AUM from $36M to $14M over 2010 to 2012. http://capitalistpig.com/wp-content/uploads/2013/07/CPAM_Audit.pdf
Funds who take money from anyone off the street are a salesman's game. It's all about being in the news, TV shows, making it bigger and bigger while collecting hefty fees, then sell the fund if there's a good offer. Not to be racist or anything but 90% of the people listed in this thread are of a certain ethnicity.
You know the ethnicity of Hussman, Faber, Kohler, Gartman and Nusbaum? That's 5/9 of uncertain ethnicity. Only "Nusbaum" sounds vaguely Jewish, and it could just be a normal German name.
Some people can criticise ET, but at least we get to discuss the reality of things: " the point is that the 90% of the industry is based around this 'business' model with the goal TO COLLECT THOSE FEES." . Very clearly explained.
To be fair to Zweig, that fund pays decent dividends.

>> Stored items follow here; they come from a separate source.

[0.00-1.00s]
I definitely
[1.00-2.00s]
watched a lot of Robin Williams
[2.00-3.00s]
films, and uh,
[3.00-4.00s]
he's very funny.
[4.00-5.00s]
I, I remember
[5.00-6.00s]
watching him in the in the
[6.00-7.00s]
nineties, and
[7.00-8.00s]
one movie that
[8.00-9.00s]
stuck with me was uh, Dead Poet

I don't know if that graph is a total return or just a price graph. If the latter, it doesn't reflect the actual perf of the fund.

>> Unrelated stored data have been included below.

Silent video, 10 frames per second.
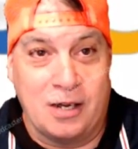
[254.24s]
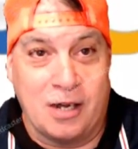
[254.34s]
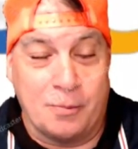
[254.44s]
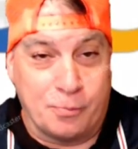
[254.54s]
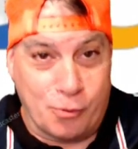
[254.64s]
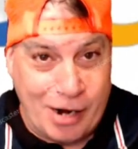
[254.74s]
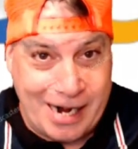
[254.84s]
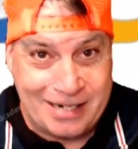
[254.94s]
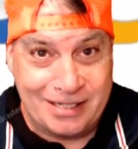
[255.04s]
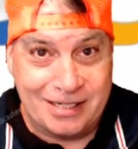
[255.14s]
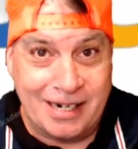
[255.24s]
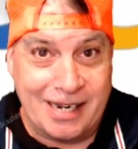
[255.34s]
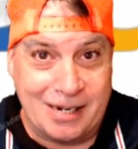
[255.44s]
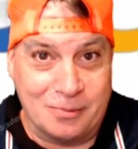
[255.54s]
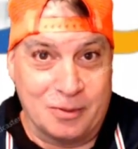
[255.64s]
a brand
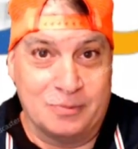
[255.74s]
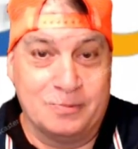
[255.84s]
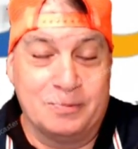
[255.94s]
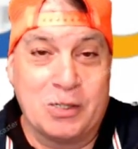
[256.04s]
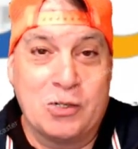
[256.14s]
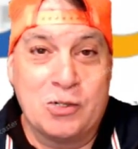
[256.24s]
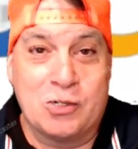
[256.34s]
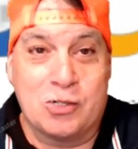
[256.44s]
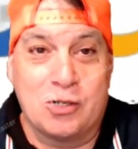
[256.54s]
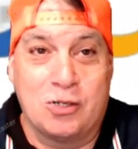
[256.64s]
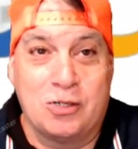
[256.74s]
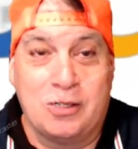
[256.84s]
name, because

stockcharts adjusts for dividends http://stockcharts.com/h-sc/ui?s=ZTR:SPY&p=W&b=5&g=0&id=p01679063070
How do you know that? Did a "guru" tell you ? I manage money for other people, i sure as hell don't say to them "I'm gonna beat the S&P500 (or any other market)". Investors who place money in hedge funds tend not to put all their money in such funds, they may already have a S&P500 index fund, they are looking for diversification away from that.
It applies to 99% of the financial industry - the money is mostly made on "services", one way or the other. Large funds fit that bill well, since it is mostly a diversification service, the source of alternative alpha. Is it really? Personally, I don't think so, HFRX index is pretty well correlated to S&P. FoFs apparently think otherwise.